* _Task directions_:
The answer must be an exact copy of the records below, with every picture left out.

------------------------

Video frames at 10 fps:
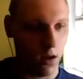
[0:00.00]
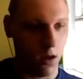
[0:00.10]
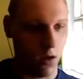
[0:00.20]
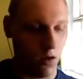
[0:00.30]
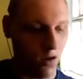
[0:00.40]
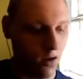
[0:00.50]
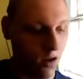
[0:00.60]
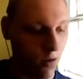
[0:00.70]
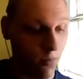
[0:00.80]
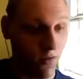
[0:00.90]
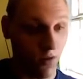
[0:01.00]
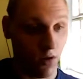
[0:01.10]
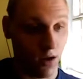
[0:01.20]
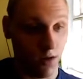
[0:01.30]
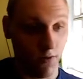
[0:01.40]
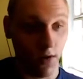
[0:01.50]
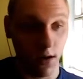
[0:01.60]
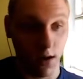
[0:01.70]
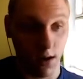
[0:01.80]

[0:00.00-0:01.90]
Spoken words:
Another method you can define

------------------------

* _Exercise result_:
Video frames at 10 fps:
[0:00.00]
[0:00.10]
[0:00.20]
[0:00.30]
[0:00.40]
[0:00.50]
[0:00.60]
[0:00.70]
[0:00.80]
[0:00.90]
[0:01.00]
[0:01.10]
[0:01.20]
[0:01.30]
[0:01.40]
[0:01.50]
[0:01.60]
[0:01.70]
[0:01.80]

[0:00.00-0:01.90]
Spoken words:
Another method you can define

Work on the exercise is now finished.